Don't pick a global ordering guarantee when per-key ordering is enough.

Numbers that matter

Quantify before choosing: peak produce rate vs. sustained consume rate (if producers can outrun consumers for long, backpressure and a depth alarm are required), retention window (drives storage = rate × message size × retention), and partition count (caps consumer parallelism — one consumer per partition per group). A backlog drains at (consume_rate − produce_rate); if that's negative, it never drains. Use back-of-the-envelope for the spike factor, message sizes, and storage; don't restate its tables here.

Interface sketch

A message is a contract. Define it explicitly, not as "an event":

Envelope: stable message_id (for dedup), type/schema_version, a partition_key/ordering key, timestamp, and a trace_id for correlation.
Payload: a versioned schema. Prefer event facts (OrderPlaced{order_id, total}) over commands when fanning out; keep it small and forward-compatible.
Ack contract: when does the consumer ack — before or after the side effect? Ack-after-process gives at-least-once; ack-before gives at-most-once.
DLQ shape: failed messages keep the original envelope plus failure reason and attempt count, so they can be inspected and replayed.

Choosing a provider

Default to the generic recipe above. If the user names a cloud, read references/providers/<provider>.md for the managed-service mapping, quotas/limits, and provider-specific trade-offs. If no file exists for that provider, the generic recipe is the answer.

Diagram

To visualize the producer → broker → consumer path, fan-out to multiple subscribers, or the retry → DLQ flow, use the in-plugin architecture-diagram skill. Quick inline sketch: producer → [queue] → workers ─fail→ [DLQ]; the main path solid, the DLQ branch dashed.

Related building blocks

resilience-failure — owned-concept lives in: retries/backoff/jitter, dead-letter queues, and backpressure as outage containment.

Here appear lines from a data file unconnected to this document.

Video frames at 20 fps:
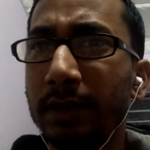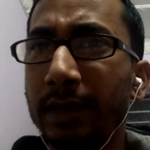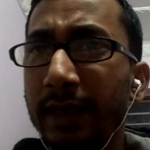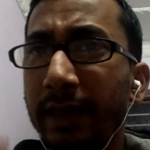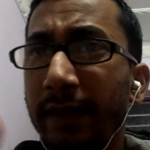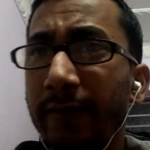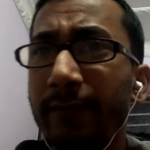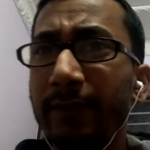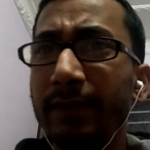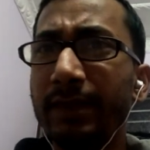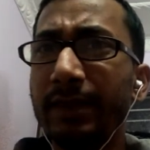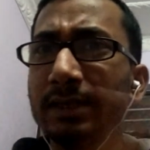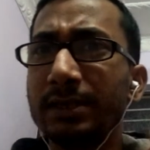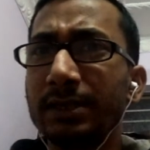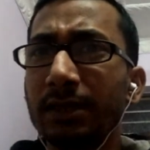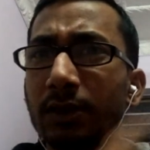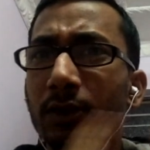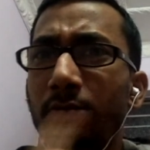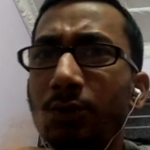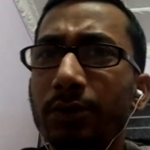Everything
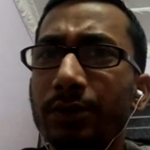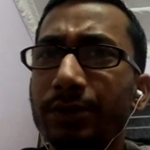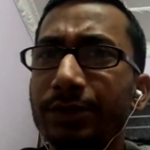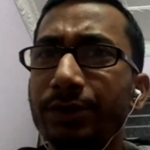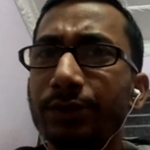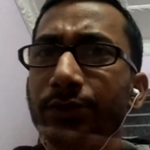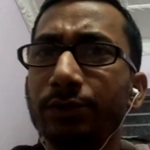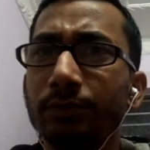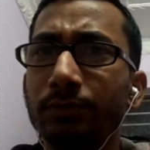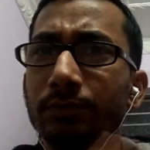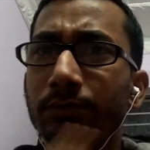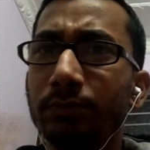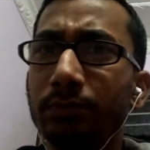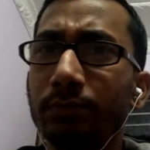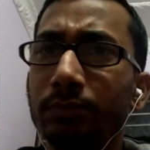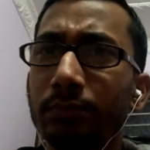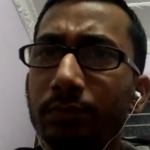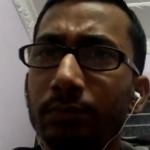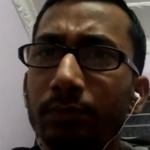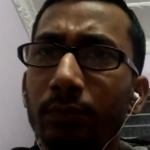surrounds you,
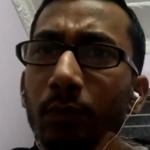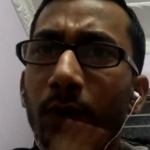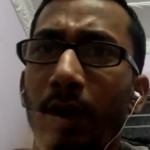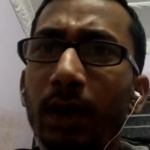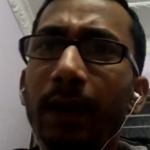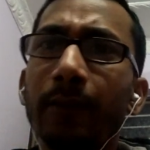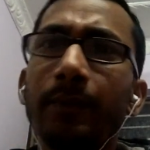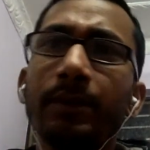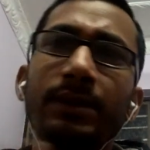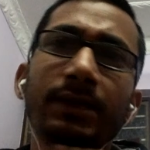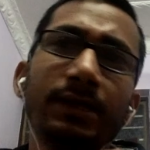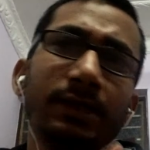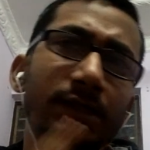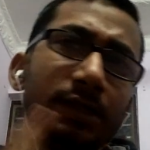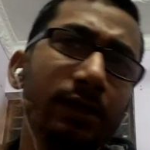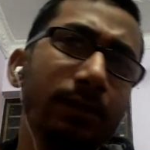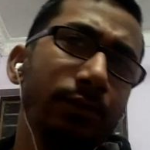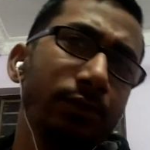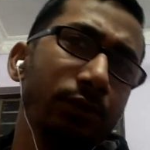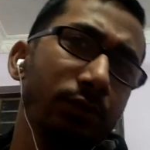whatever
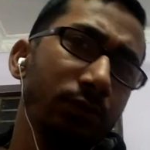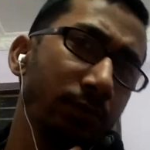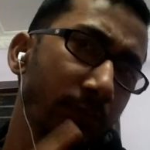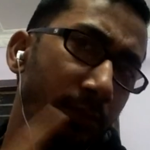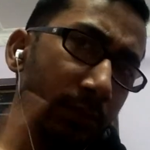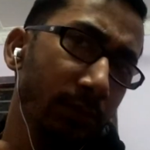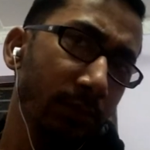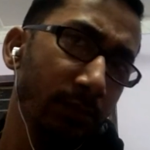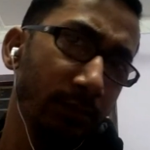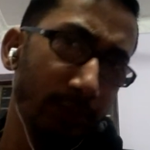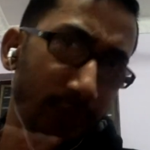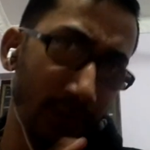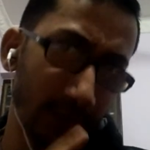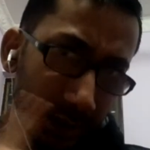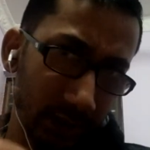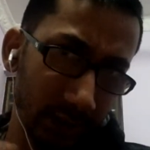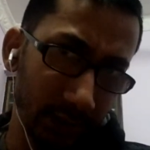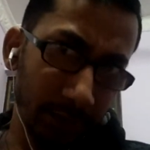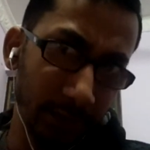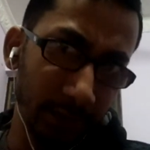systems
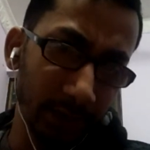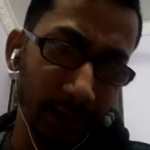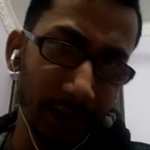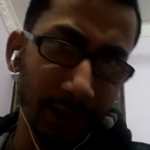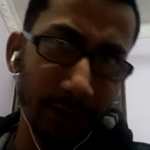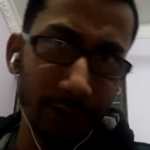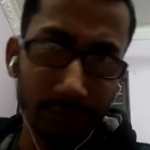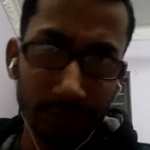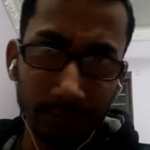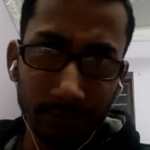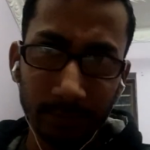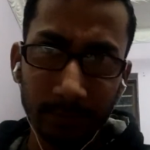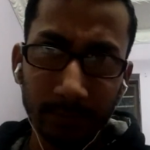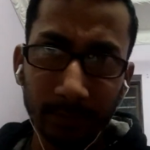running behind you.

This skill names them; that one tunes them.
api-design — depends on its idempotency keys, the mechanism that makes at-least-once delivery safe.
data-storage — pairs with this for event sourcing and the transactional outbox; owned-concept lives in: the hot-shard/partition-key problem streams inherit.
consistency-coordination — owned-concept lives in: ordering guarantees, exactly-once vs. idempotency, and saga/distributed-transaction theory behind durable workflows.
back-of-the-envelope — feeds into sizing: the produce/consume rates, retention, and storage that size the broker.
system-design — the orchestrator that routes here when work goes async.

References

references/deep-dive.md — delivery-guarantee mechanics (acks, visibility timeouts, offsets, idempotent/dedup consumers, transactional outbox), ordering internals, partitioning, DLQ design, and when durable-workflow engines beat hand-rolled queue+retry+saga. Read when designing the messaging layer in detail.
references/providers/{generic,aws,azure,gcp,temporal}.md — service mappings, decision-changing limits, and pitfalls per environment.